# How to buy a new set of Irons



## TMC (Nov 19, 2006)

Here's the method I used today to make sure I got the clubs that worked best for me. One other step I would would also add is "Do this with your pro" as he'll know your swing the best. 


*1) Research:* This forum and the web are also excellent places to get peer feedback, without advertising hype. Golf Digest’s Hot List is a good starting point, even for some budget clubs. 

*2) Price:* Decide on a price point in advance. This will keep your spouse happy, which some would argue is more important than getting the most expensive clubs. (blasphemy, I know!) Look around for sales. End of season and early season (right now!) are best, as that’s when stores are getting rid of old inventory. Look for last year’s model. They are still excellent clubs. Some are now ½ off, which can save you over $400!

*3) List:* After you’ve narrowed it down, make out a list before going in. There are a ton of sets to try out, and its best to focus on what you are looking for. I found that I could only review 6 sets at one visit. Any more would have been too overwhelming. 

*4) Test:* Go to a place that is connected with a driving range or has a launch monitor, so you can compare results of each brand.

*5) Compare:* If you already have them, bring in your old clubs to compare. No need to buy anything that doesn’t out perform them, right?

*6) Consistency:* While you’re at it, bring in your glove, and golf shoes. This helped me keep everything consistent.

*7) Best Club:* I found I could quickly eliminate club sets buy trying my comfort club on all of them first (7 iron for me) After you narrow it down to two or three sets, then try out more clubs in the set.


That’s it. If sales staff are looking for a fast sale, go elsewhere. Irons are like a marriage, it takes a long time to find the right one, but once you do, you’ll stick with it for the long haul. (Don’t use this analogy with step 5, as it would not make your spouse happy)

Cheers,
TMC


----------



## 300Yards (Jan 23, 2007)

Don't forget to get those irons fitted for you. The length, lie, grip size, should all be for you.


----------



## cbwheeler (Apr 9, 2007)

Also shaft - flex, kickpoint, torque. Grip type. Muscle back or Cavity back, forged or cast.
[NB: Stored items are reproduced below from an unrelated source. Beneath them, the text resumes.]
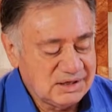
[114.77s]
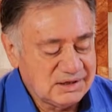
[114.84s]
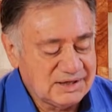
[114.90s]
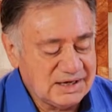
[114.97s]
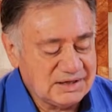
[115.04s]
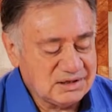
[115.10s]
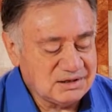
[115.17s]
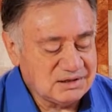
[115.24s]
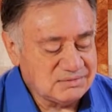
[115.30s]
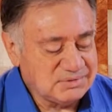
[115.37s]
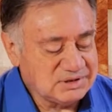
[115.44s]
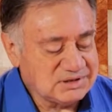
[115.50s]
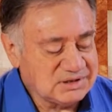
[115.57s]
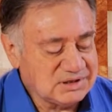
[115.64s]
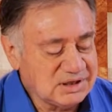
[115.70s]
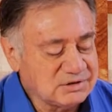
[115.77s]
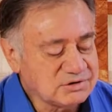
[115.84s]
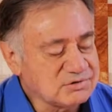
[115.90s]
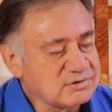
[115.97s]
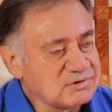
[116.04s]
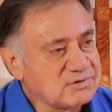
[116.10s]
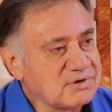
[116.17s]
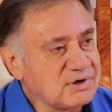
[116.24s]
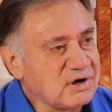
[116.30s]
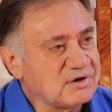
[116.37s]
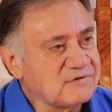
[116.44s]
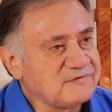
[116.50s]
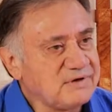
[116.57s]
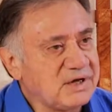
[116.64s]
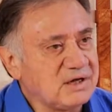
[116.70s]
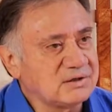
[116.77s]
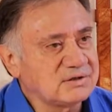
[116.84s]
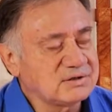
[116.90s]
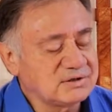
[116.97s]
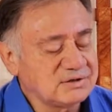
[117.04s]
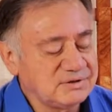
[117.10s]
that intimacy and truth are felt.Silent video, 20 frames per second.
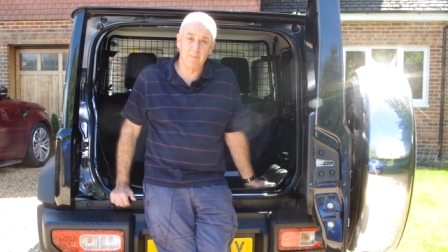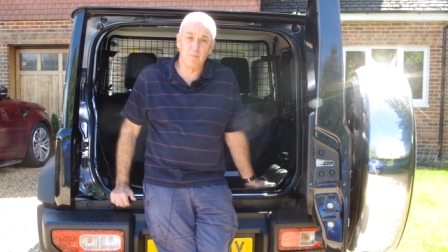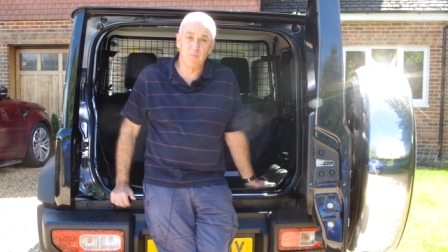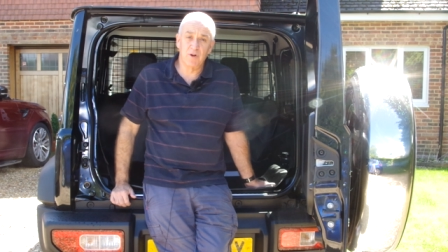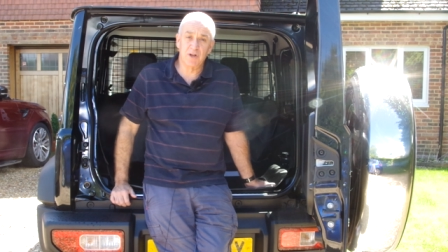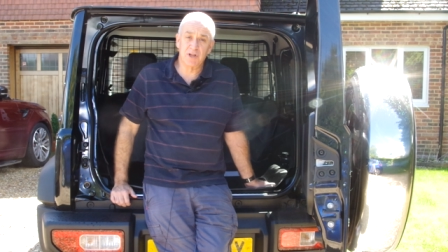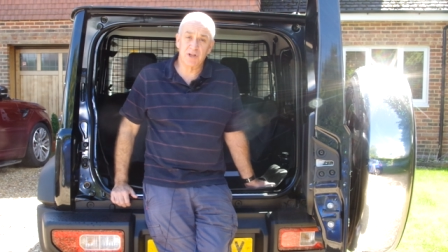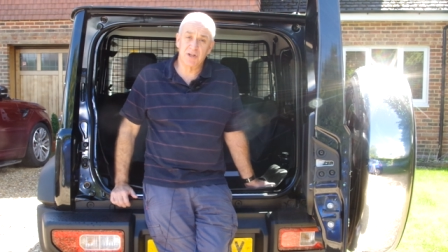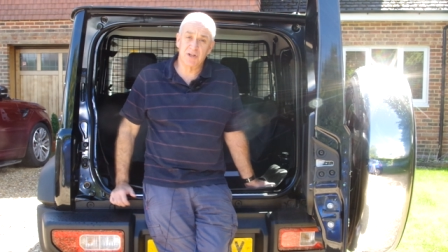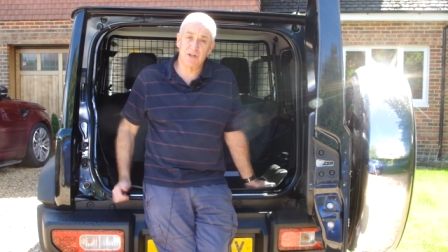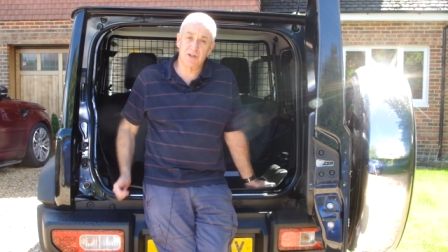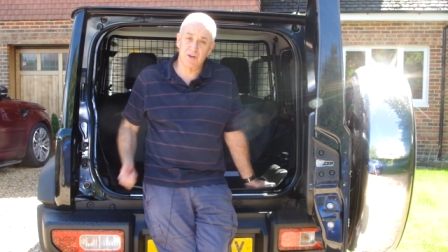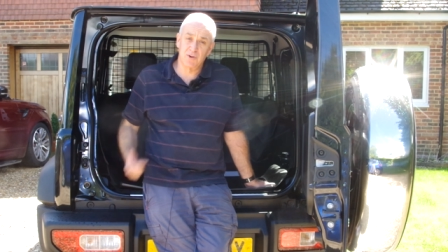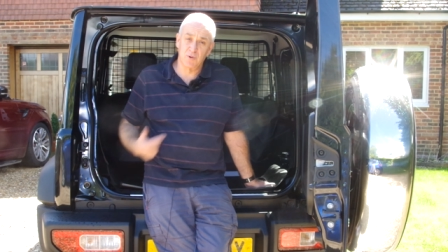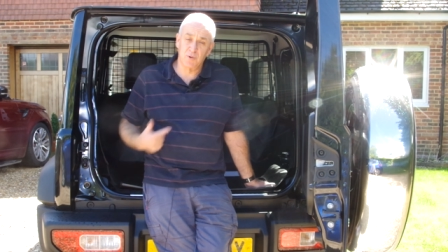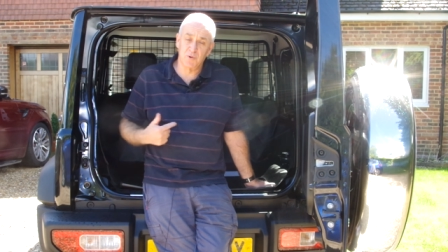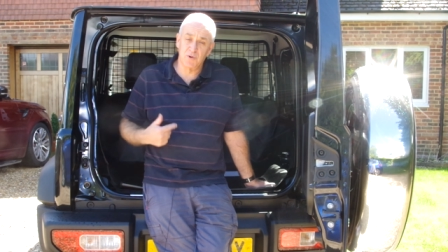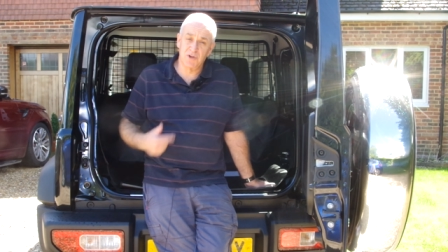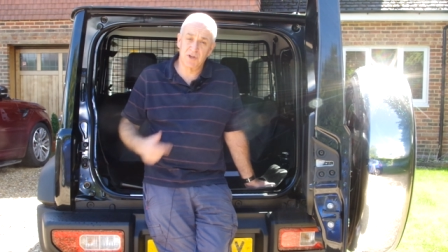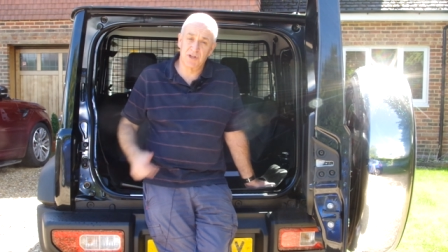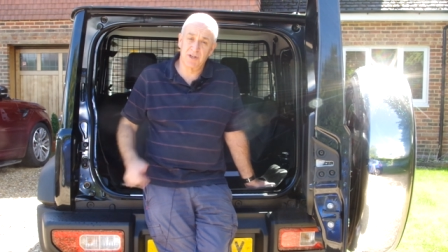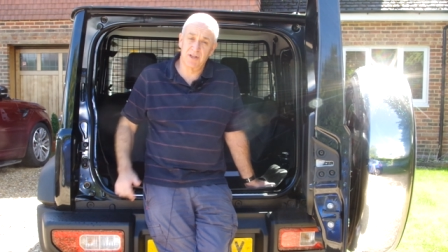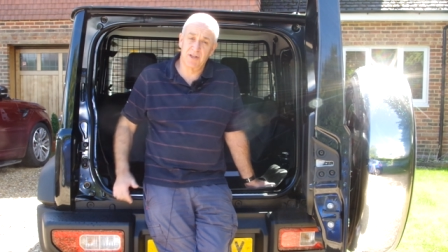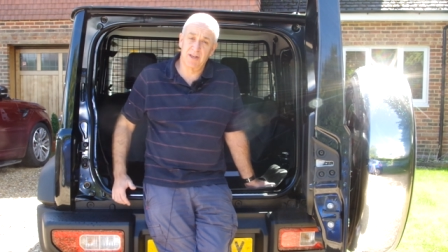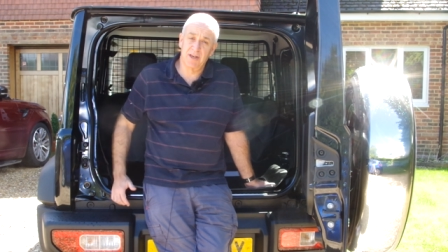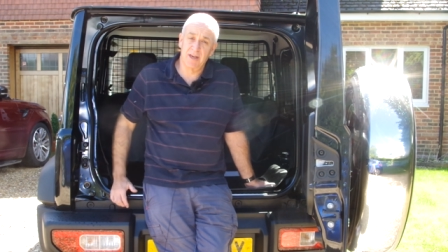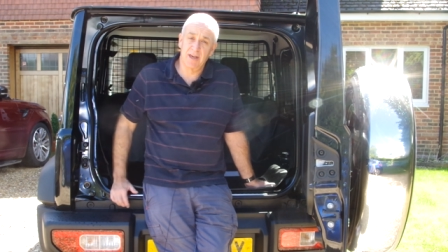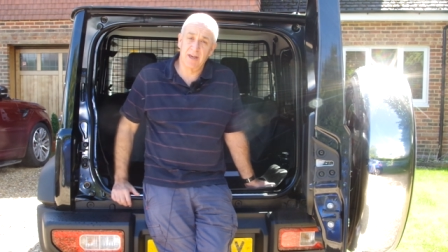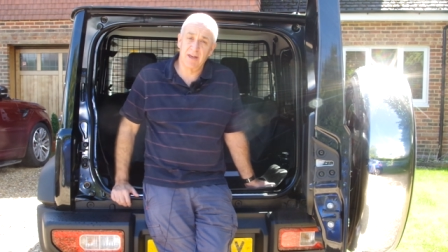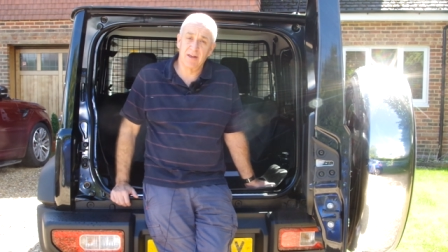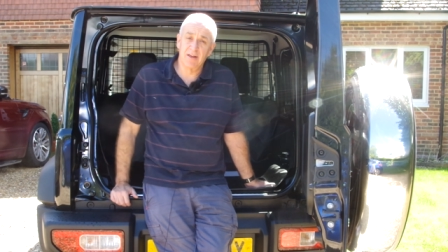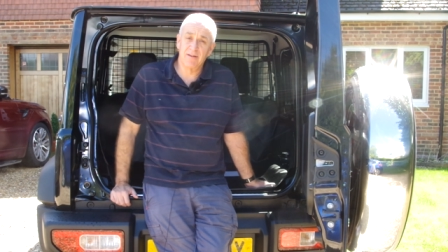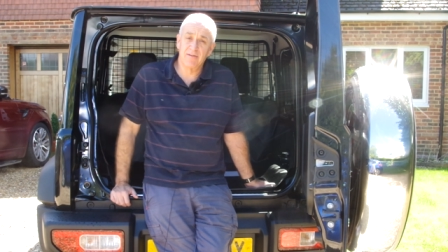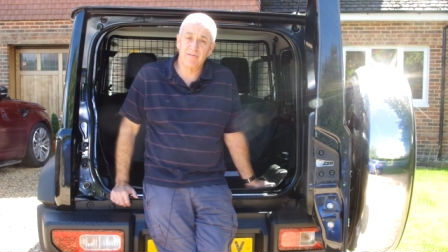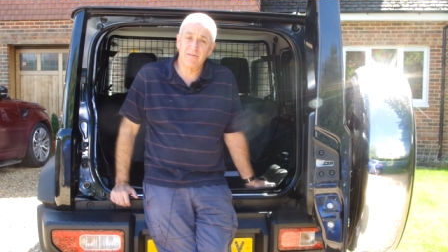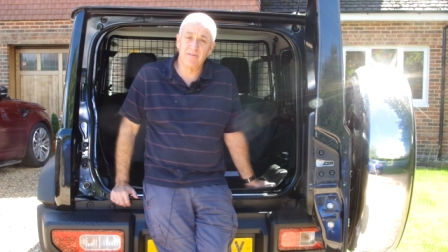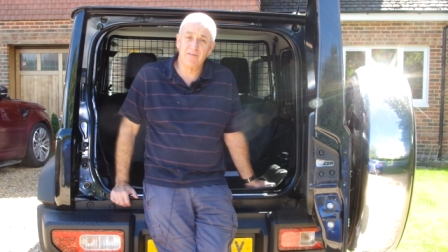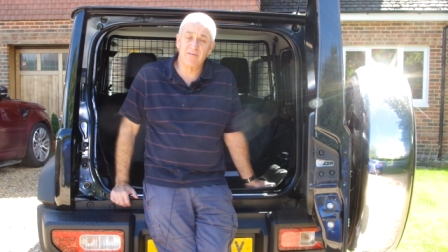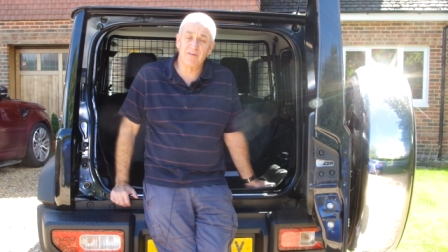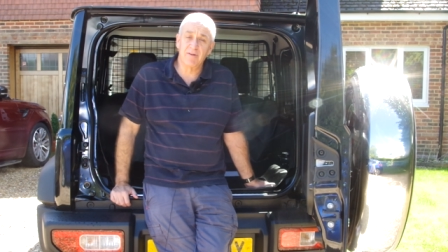which talks to the
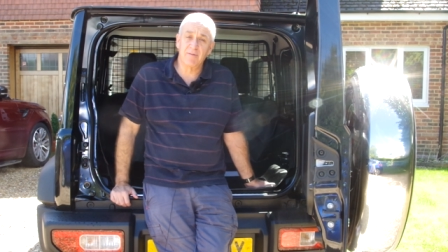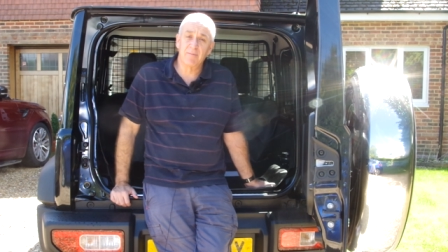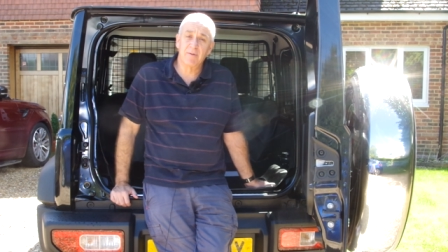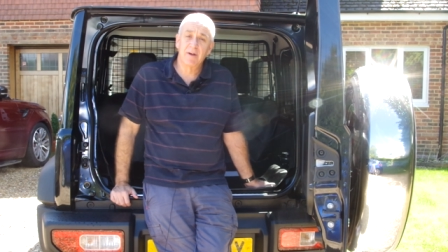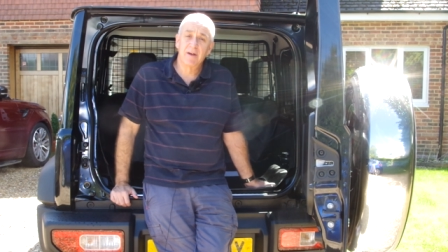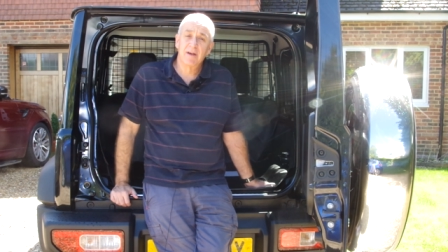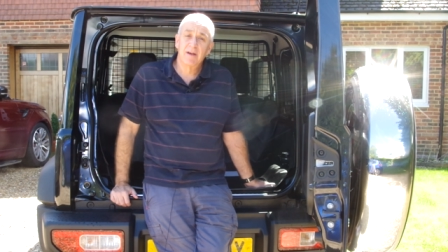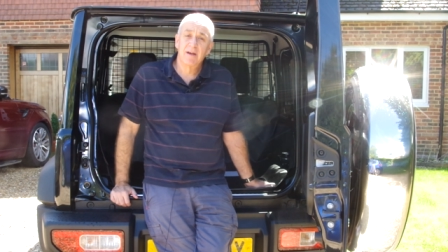system.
A lot of this depends on skill level, but some of it depends on personal preference. There are a lot of intricacies when buying new irons. Do your homework as deep as you can.


----------



## TMC (Nov 19, 2006)

All good points! One thing I noticed when shopping is that some brands had all of that information very easy to find, while others not so much.

One question I have (and I may still return these clubs and get a different set because of this) is "can you adjust your lie on cast clubs?" I'm finding that the 2 hybrids in my set are not quite the lie I remembered what I thought they were. Amazing how clubs change once you bring them out to the light of day. 

Another question is what kind of kickpoint is optimum for what swing speed?

Thanks,
-TMC


----------



## cbwheeler (Apr 9, 2007)

You can adjust the lie angle on any type of club. Actually on forged clubs, because of the way they are made (beaten out of a hunk of metal) they tend to get deformed over time and may need tinkering now and again to keep them at the specs you want. Cast will stay once they are bent unless you alter them.

As for kickpoint, it's a question of ball flight trajectory. While swing speed has a little bit of effect on that (the faster the swing speed, the higher the ball will go) what kickpoint directly affects is the launch angle of the ball. A high kickpoint favors a lower ball flight, mid favors a middle ball flight, lower kickpoint favors a high ball flight. To answer your question, a player with a slower swing speed may benefit from a lower kickpoint, just to get the ball up in the air quicker. A lot of it depends on the type of swing a person has though.

Hope that helps.


----------